### PROVIDED RECORDS
····················
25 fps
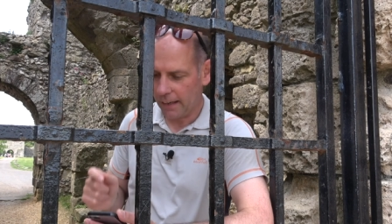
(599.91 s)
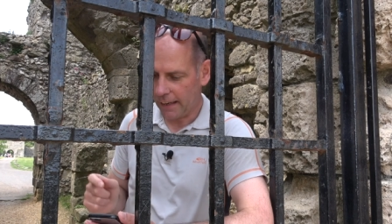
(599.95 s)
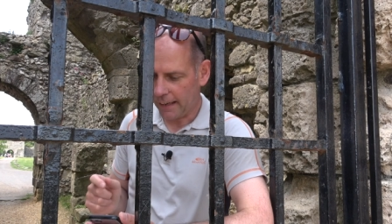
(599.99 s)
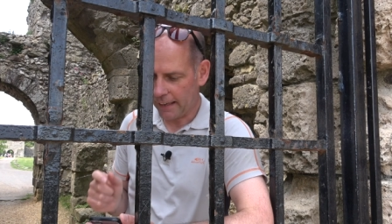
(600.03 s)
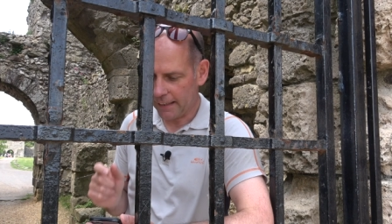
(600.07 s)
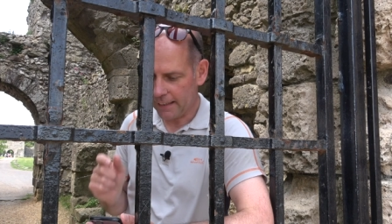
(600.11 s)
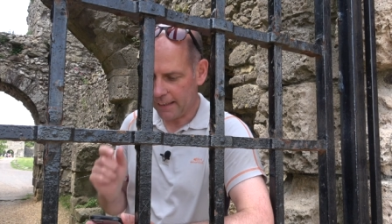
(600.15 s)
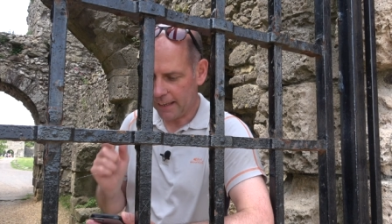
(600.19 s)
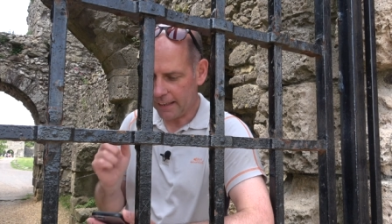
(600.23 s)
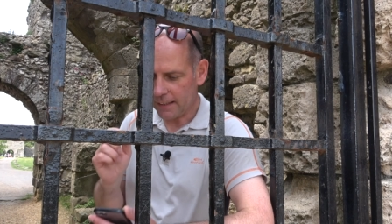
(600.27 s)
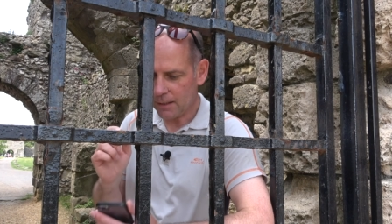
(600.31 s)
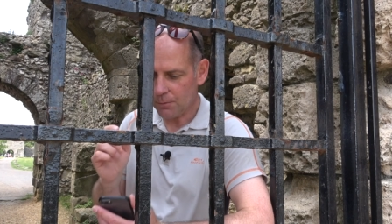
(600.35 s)

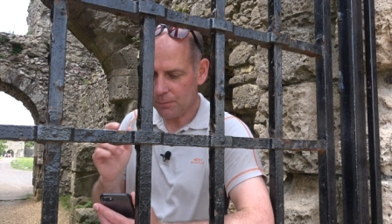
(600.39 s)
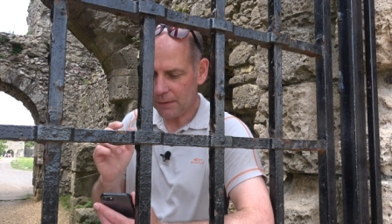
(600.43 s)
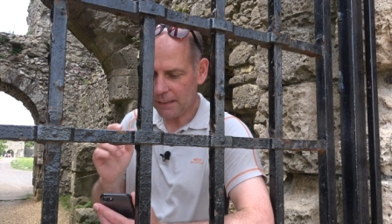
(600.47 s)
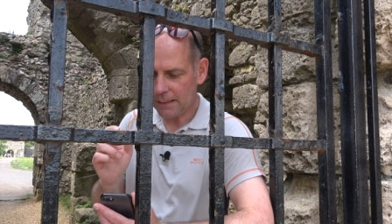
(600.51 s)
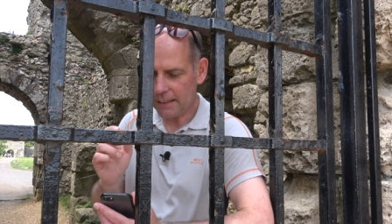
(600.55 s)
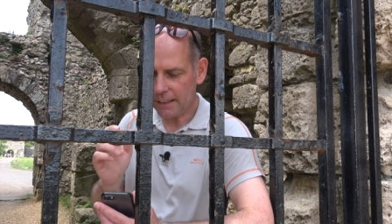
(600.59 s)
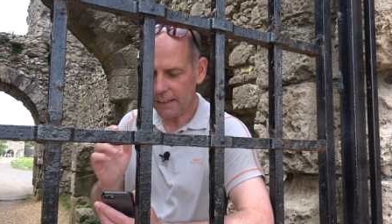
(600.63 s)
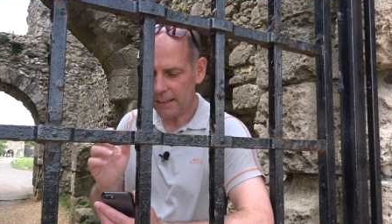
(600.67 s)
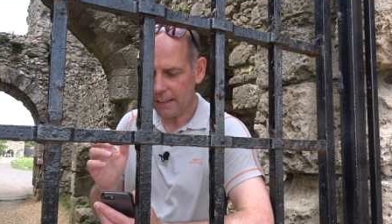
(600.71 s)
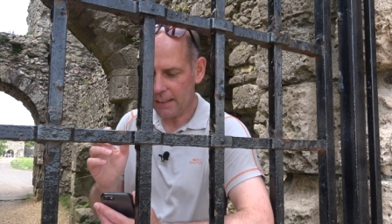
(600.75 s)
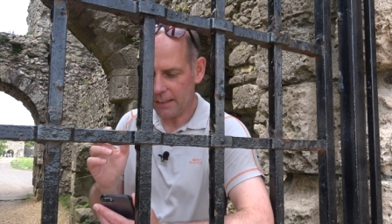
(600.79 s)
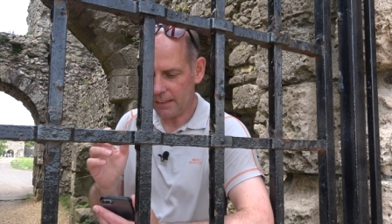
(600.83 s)
And at the
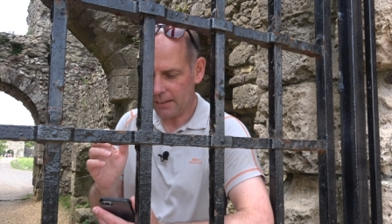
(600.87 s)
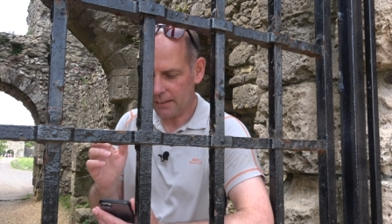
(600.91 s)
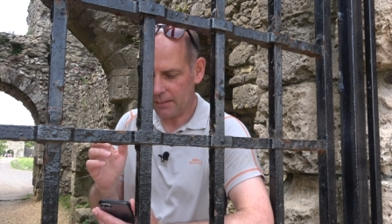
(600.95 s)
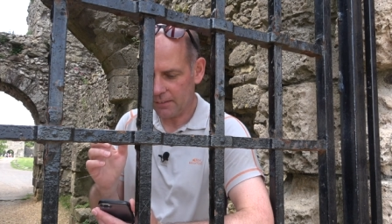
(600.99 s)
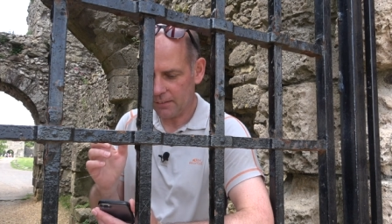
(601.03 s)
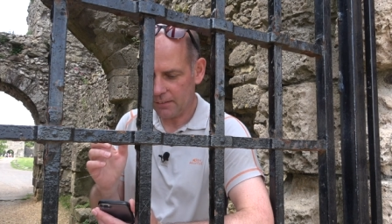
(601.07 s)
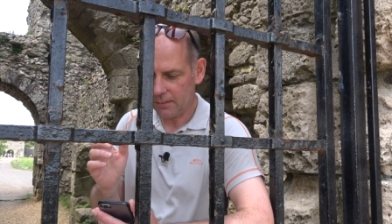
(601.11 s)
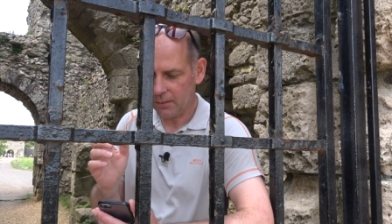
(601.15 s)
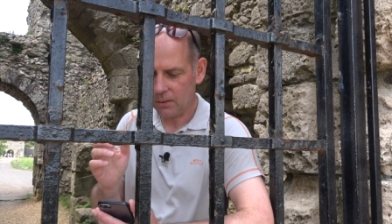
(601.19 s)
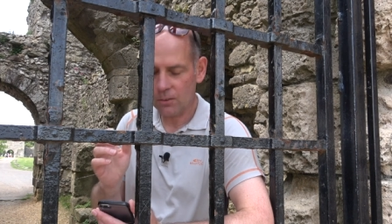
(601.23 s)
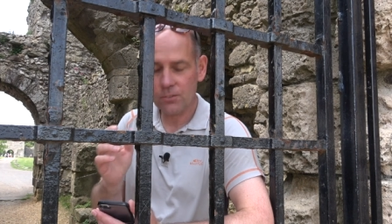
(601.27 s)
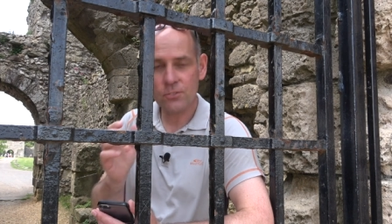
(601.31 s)
beginning
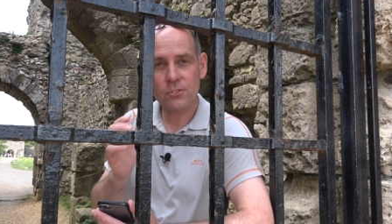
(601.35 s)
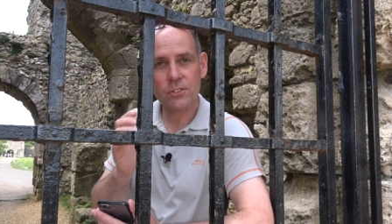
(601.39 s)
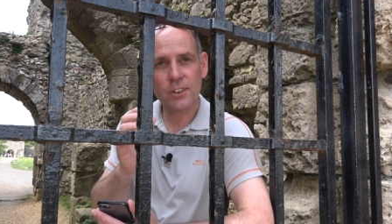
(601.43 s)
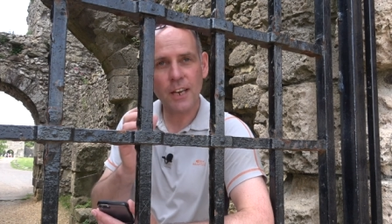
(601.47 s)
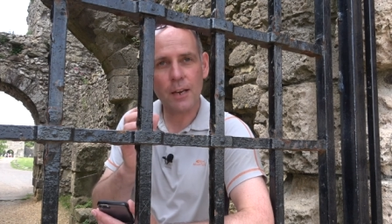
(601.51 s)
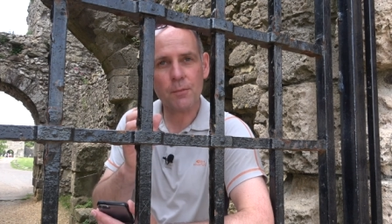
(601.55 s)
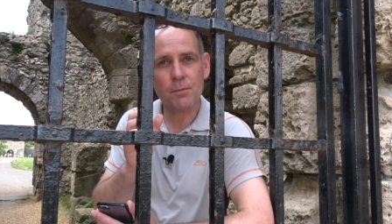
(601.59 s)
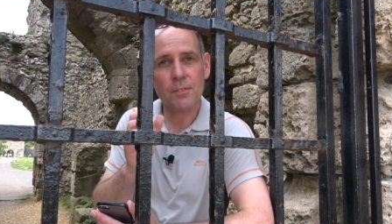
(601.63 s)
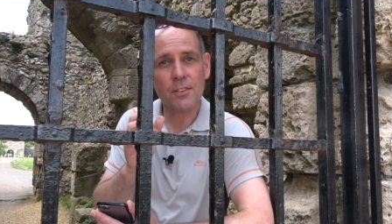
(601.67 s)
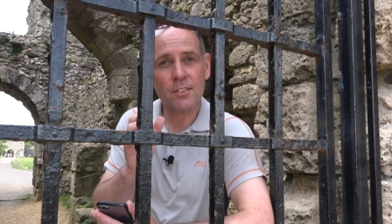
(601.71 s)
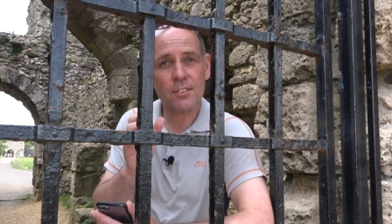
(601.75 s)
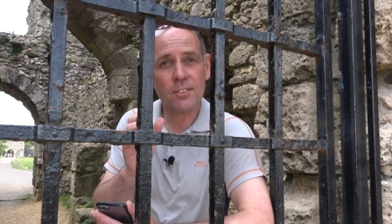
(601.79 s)
of
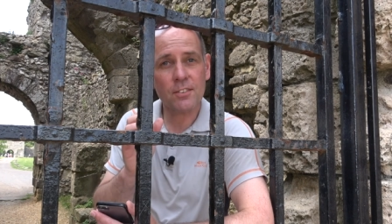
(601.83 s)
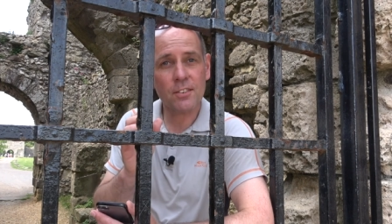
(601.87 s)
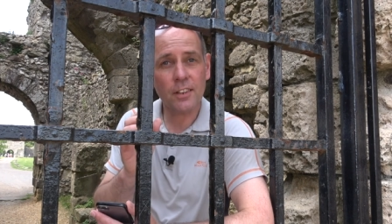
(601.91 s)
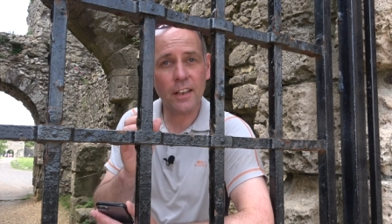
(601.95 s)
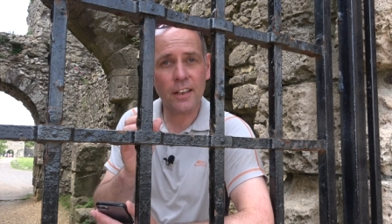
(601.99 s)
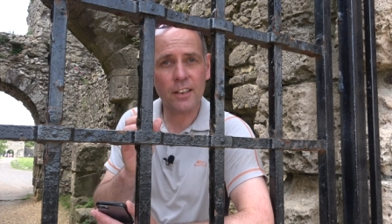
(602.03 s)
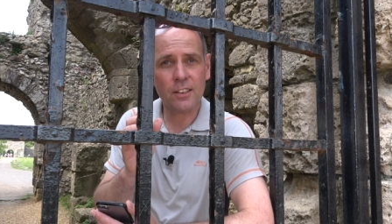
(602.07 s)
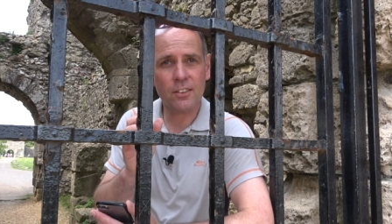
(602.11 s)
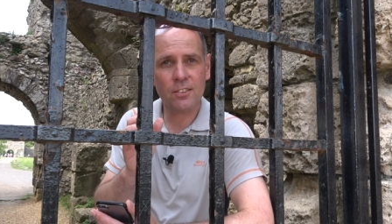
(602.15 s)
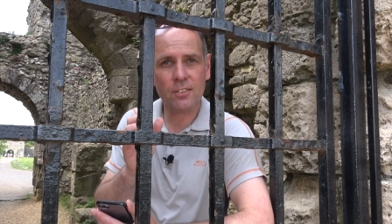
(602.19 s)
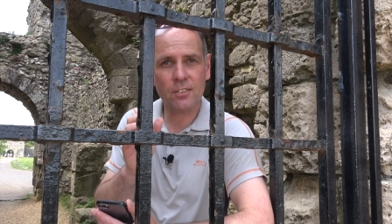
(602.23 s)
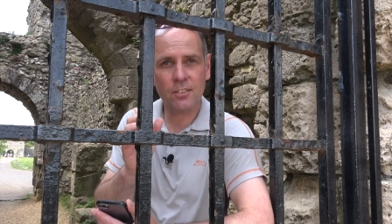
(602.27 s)
chapter
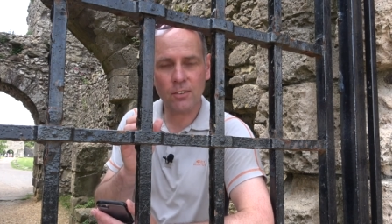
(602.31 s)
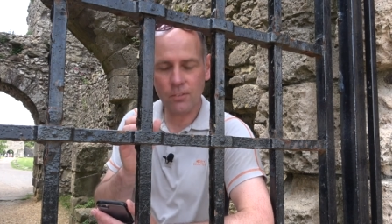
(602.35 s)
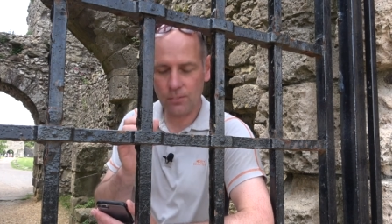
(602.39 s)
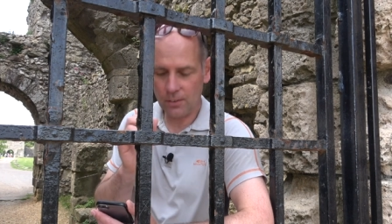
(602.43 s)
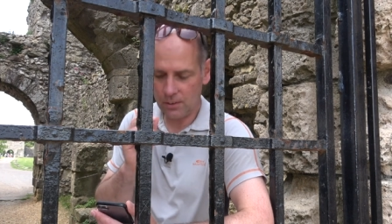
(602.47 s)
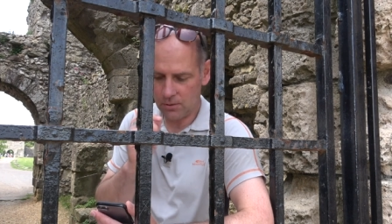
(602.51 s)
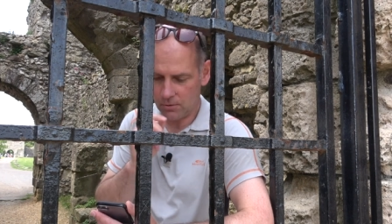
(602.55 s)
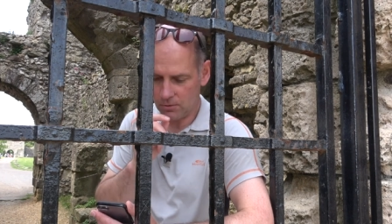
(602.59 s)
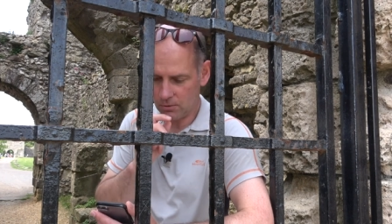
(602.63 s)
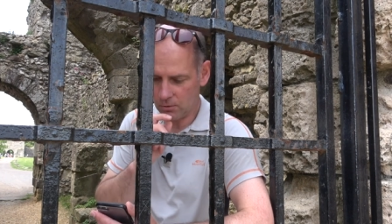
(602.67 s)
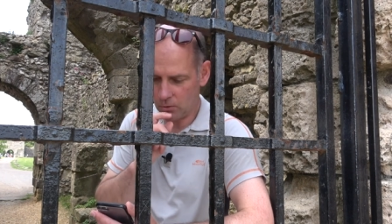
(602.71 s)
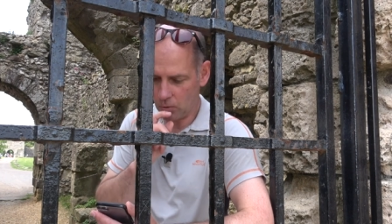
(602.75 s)
6 of
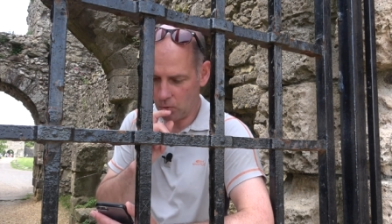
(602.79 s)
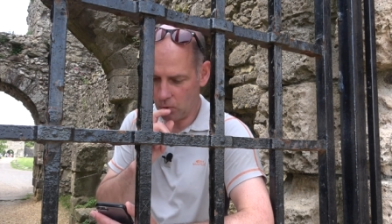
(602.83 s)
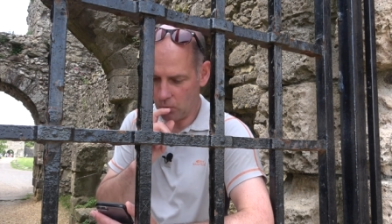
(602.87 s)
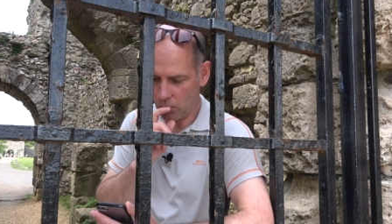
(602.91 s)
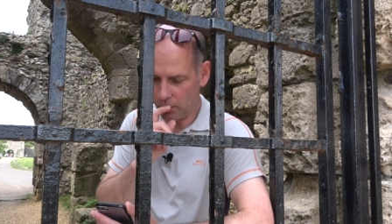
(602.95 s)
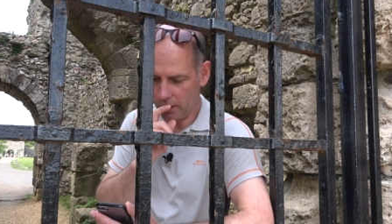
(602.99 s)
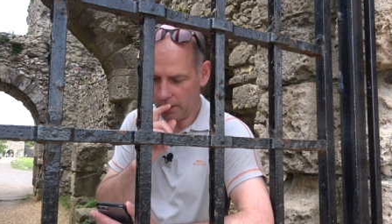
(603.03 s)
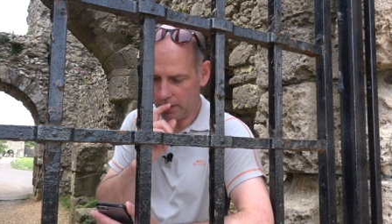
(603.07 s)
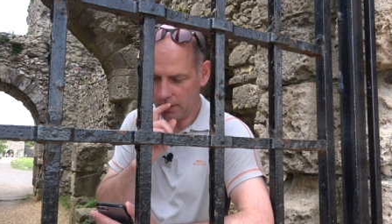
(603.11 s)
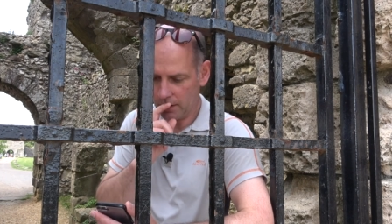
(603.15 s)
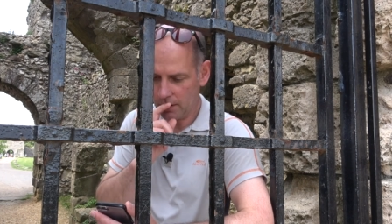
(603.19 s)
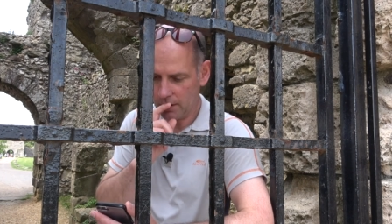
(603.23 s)
this
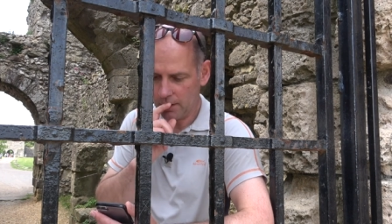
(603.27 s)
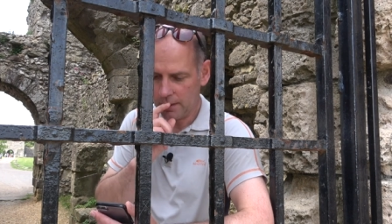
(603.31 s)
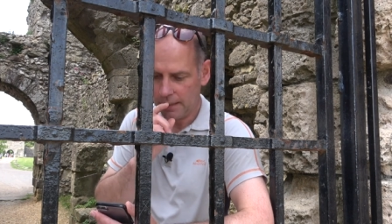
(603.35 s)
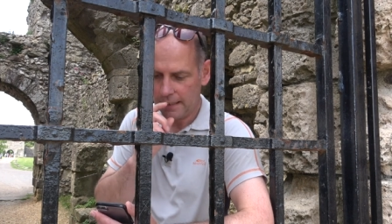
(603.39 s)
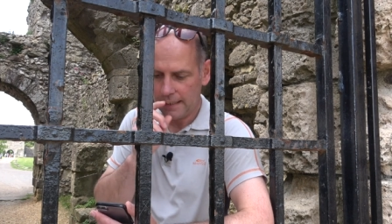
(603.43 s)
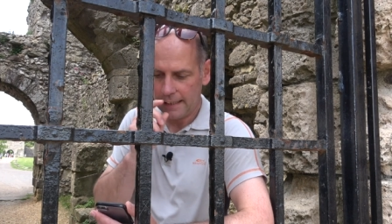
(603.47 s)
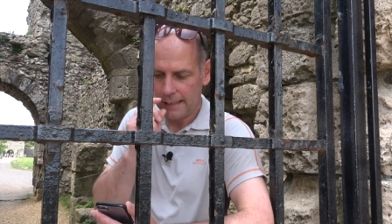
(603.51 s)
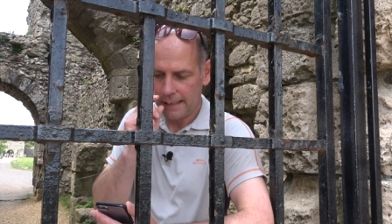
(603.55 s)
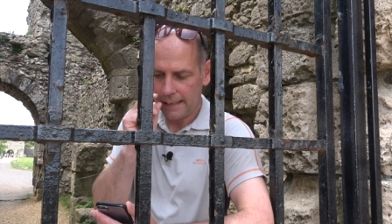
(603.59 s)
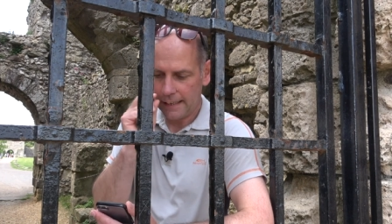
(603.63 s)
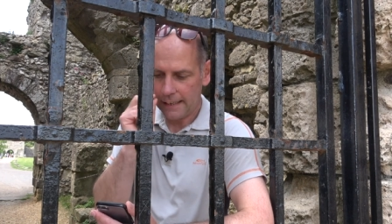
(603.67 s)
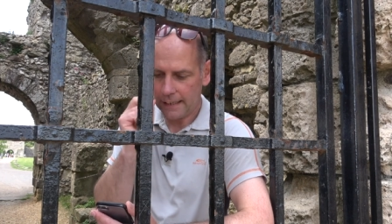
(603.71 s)
story,
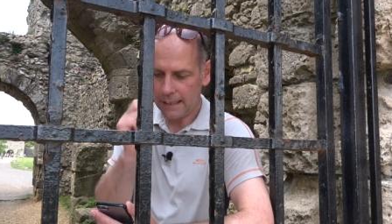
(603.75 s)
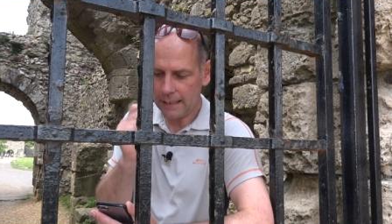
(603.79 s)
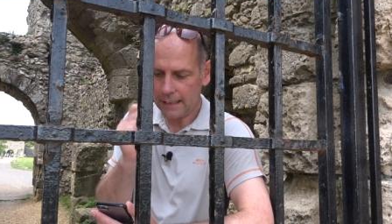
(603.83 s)
it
····················
### AIM OF THE EXERCISE
Give back the material above exactly, but without its images.

### SOLUTION TO THIS TASK
25 fps
(599.91 s)
(599.95 s)
(599.99 s)
(600.03 s)
(600.07 s)
(600.11 s)
(600.15 s)
(600.19 s)
(600.23 s)
(600.27 s)
(600.31 s)
(600.35 s)

(600.39 s)
(600.43 s)
(600.47 s)
(600.51 s)
(600.55 s)
(600.59 s)
(600.63 s)
(600.67 s)
(600.71 s)
(600.75 s)
(600.79 s)
(600.83 s)
And at the
(600.87 s)
(600.91 s)
(600.95 s)
(600.99 s)
(601.03 s)
(601.07 s)
(601.11 s)
(601.15 s)
(601.19 s)
(601.23 s)
(601.27 s)
(601.31 s)
beginning
(601.35 s)
(601.39 s)
(601.43 s)
(601.47 s)
(601.51 s)
(601.55 s)
(601.59 s)
(601.63 s)
(601.67 s)
(601.71 s)
(601.75 s)
(601.79 s)
of
(601.83 s)
(601.87 s)
(601.91 s)
(601.95 s)
(601.99 s)
(602.03 s)
(602.07 s)
(602.11 s)
(602.15 s)
(602.19 s)
(602.23 s)
(602.27 s)
chapter
(602.31 s)
(602.35 s)
(602.39 s)
(602.43 s)
(602.47 s)
(602.51 s)
(602.55 s)
(602.59 s)
(602.63 s)
(602.67 s)
(602.71 s)
(602.75 s)
6 of
(602.79 s)
(602.83 s)
(602.87 s)
(602.91 s)
(602.95 s)
(602.99 s)
(603.03 s)
(603.07 s)
(603.11 s)
(603.15 s)
(603.19 s)
(603.23 s)
this
(603.27 s)
(603.31 s)
(603.35 s)
(603.39 s)
(603.43 s)
(603.47 s)
(603.51 s)
(603.55 s)
(603.59 s)
(603.63 s)
(603.67 s)
(603.71 s)
story,
(603.75 s)
(603.79 s)
(603.83 s)
it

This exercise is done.